Give back every line of the material below exactly, but no images.

----- Available data

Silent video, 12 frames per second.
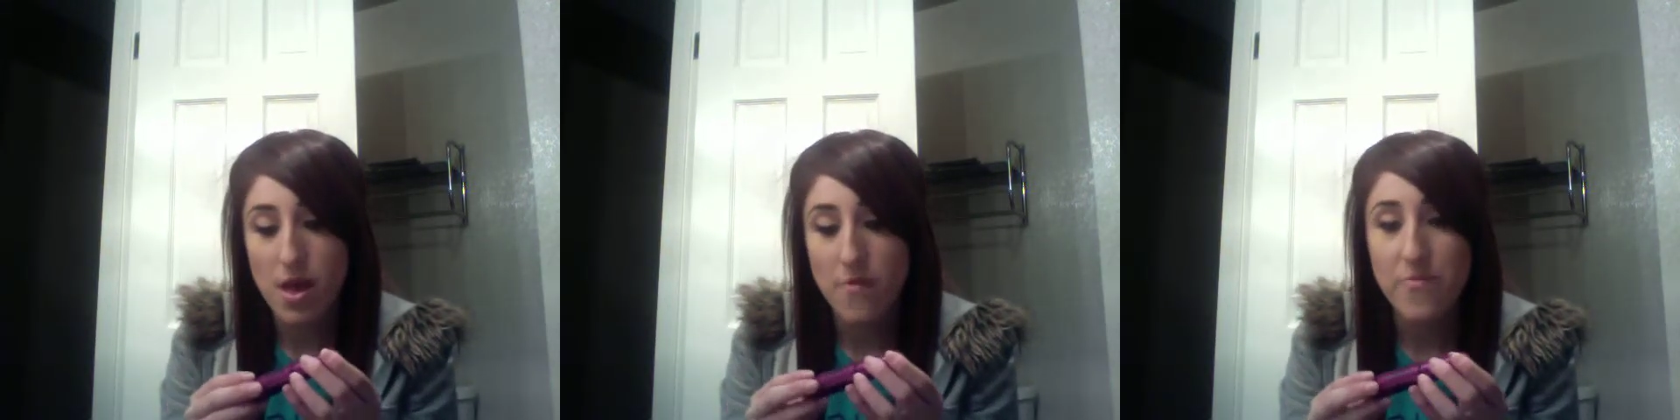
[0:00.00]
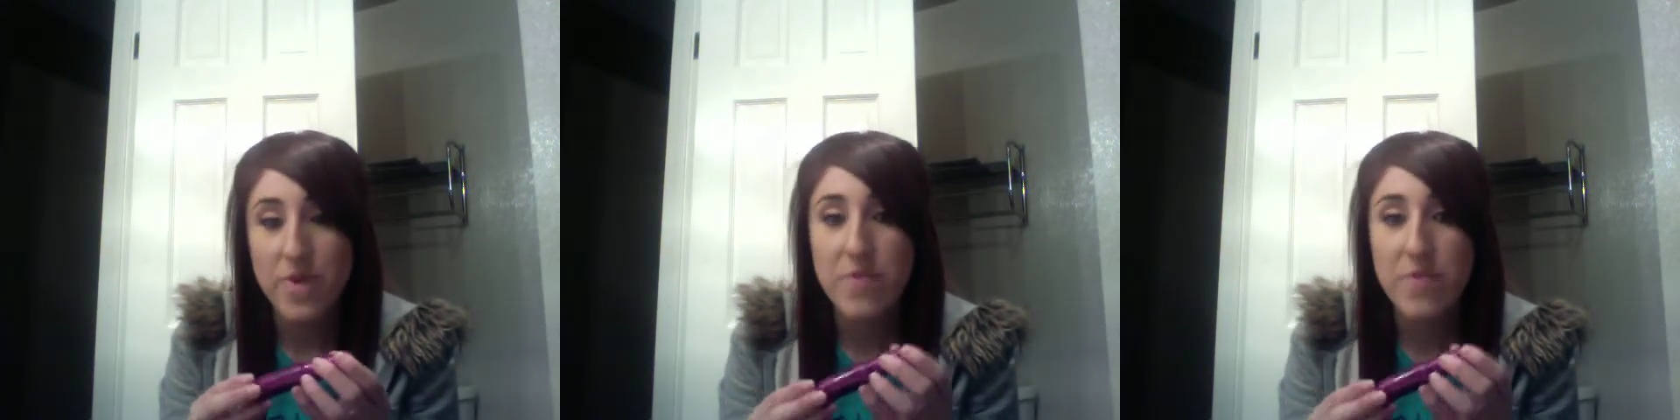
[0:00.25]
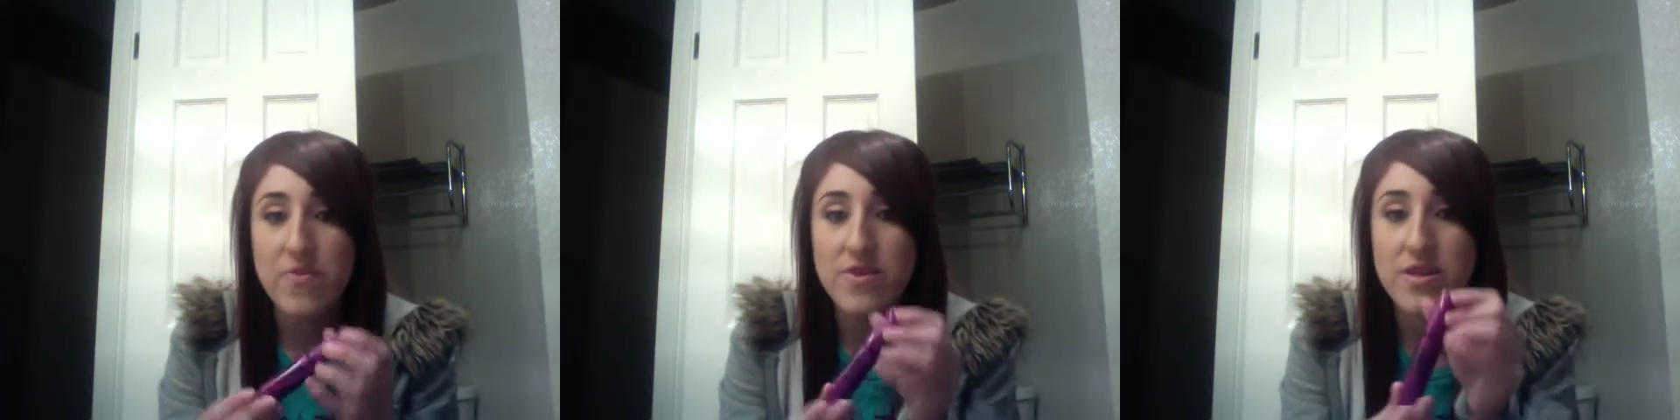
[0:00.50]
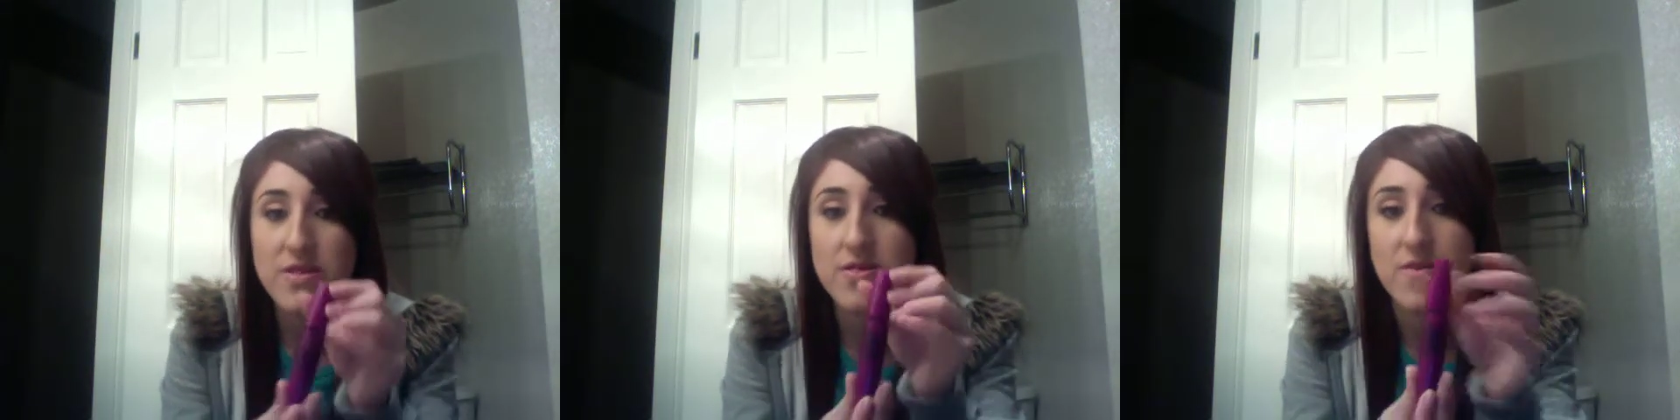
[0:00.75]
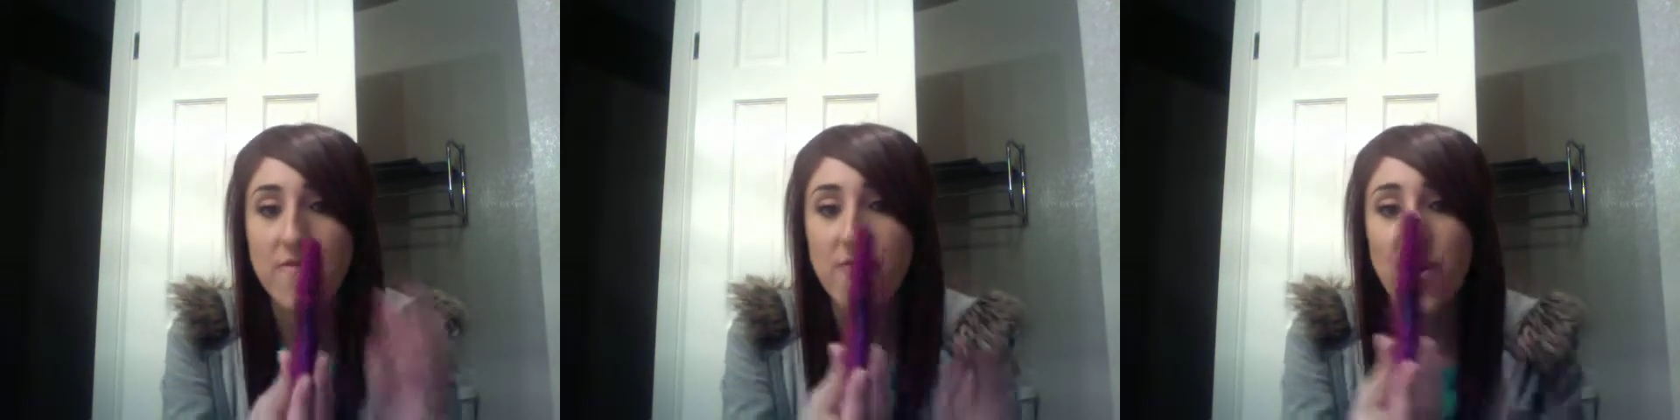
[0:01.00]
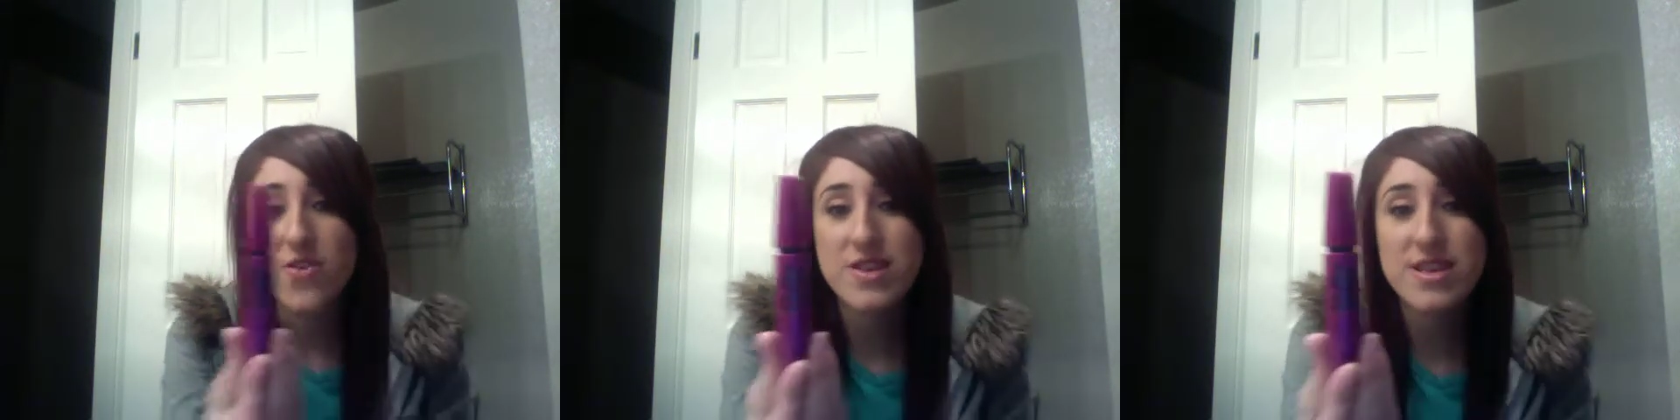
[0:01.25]
Maybelline The
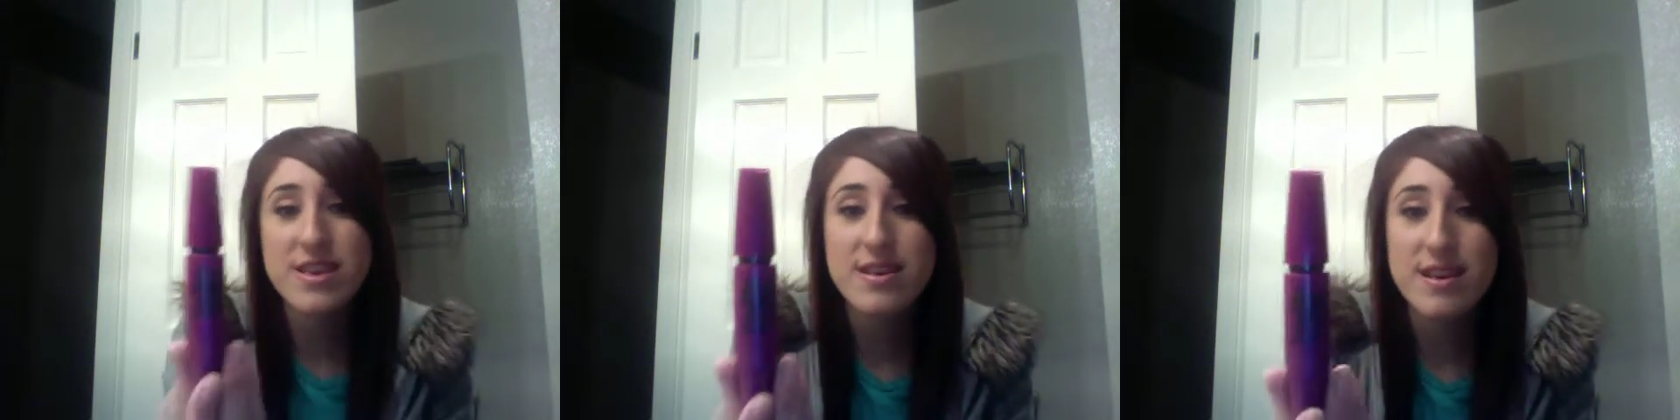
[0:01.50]
Falsies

----------

● Answer to this task
Silent video, 12 frames per second.
[0:00.00]
[0:00.25]
[0:00.50]
[0:00.75]
[0:01.00]
[0:01.25]
Maybelline The
[0:01.50]
Falsies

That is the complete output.